** Provided entries follows **

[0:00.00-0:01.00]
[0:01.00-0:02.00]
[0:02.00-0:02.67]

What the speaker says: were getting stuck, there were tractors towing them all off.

** End of Provided entries **
** Provided entries follows **

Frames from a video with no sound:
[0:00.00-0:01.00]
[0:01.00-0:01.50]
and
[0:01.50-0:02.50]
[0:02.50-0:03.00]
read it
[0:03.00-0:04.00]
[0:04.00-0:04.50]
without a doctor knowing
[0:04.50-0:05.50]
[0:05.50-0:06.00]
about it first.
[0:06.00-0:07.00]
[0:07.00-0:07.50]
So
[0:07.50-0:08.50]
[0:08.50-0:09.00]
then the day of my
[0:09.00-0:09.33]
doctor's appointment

** End of Provided entries **

▶ _Exercise goal_
Of the lines above, retype only those from the line containing "[0:01.00-0:01.50]" through the line containing "[0:07.50-0:08.50]", including both, exactly.

▶ _Task result_
[0:01.00-0:01.50]
and
[0:01.50-0:02.50]
[0:02.50-0:03.00]
read it
[0:03.00-0:04.00]
[0:04.00-0:04.50]
without a doctor knowing
[0:04.50-0:05.50]
[0:05.50-0:06.00]
about it first.
[0:06.00-0:07.00]
[0:07.00-0:07.50]
So
[0:07.50-0:08.50]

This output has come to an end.